------ Data shown ------

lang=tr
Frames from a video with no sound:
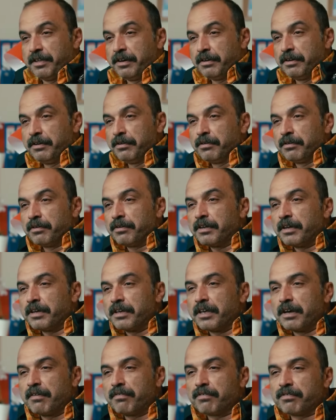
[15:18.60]
çirkin
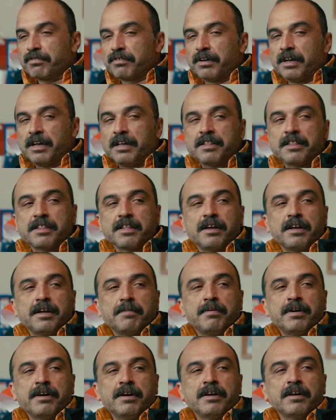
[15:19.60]
ördek yavrusu az
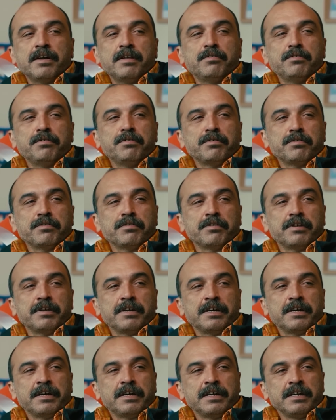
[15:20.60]
daha bana kalıyordu
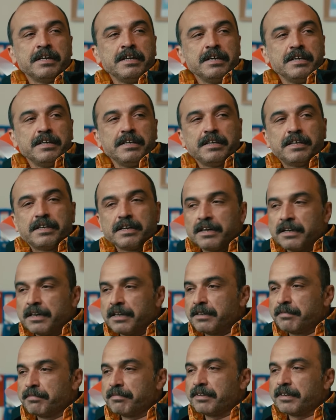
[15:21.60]
ya. İki
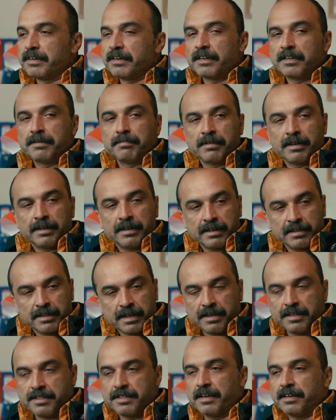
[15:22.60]
ağladım zırladım da
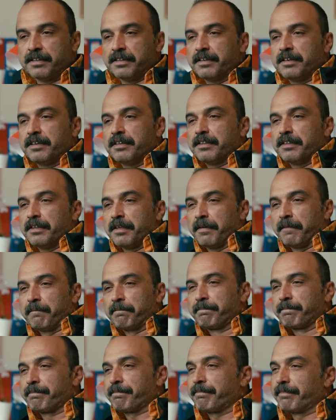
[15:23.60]
neyse ki çekti gitti.
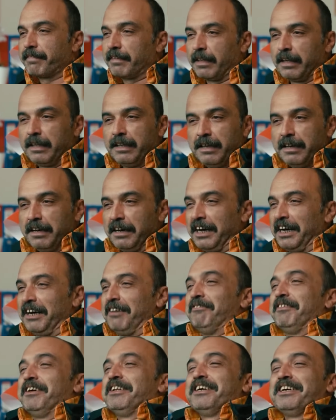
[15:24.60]

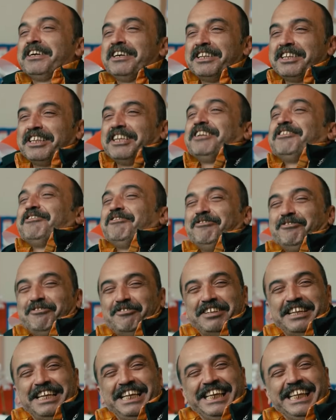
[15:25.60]
Havana kadar
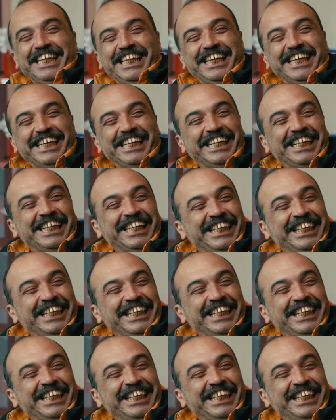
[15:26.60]
güzel ya.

------

Work to complete » Verbatim reproduction of every entry is needed, with the images left out.

Answer to this problem »
lang=tr
Frames from a video with no sound:
[15:18.60]
çirkin
[15:19.60]
ördek yavrusu az
[15:20.60]
daha bana kalıyordu
[15:21.60]
ya. İki
[15:22.60]
ağladım zırladım da
[15:23.60]
neyse ki çekti gitti.
[15:24.60]

[15:25.60]
Havana kadar
[15:26.60]
güzel ya.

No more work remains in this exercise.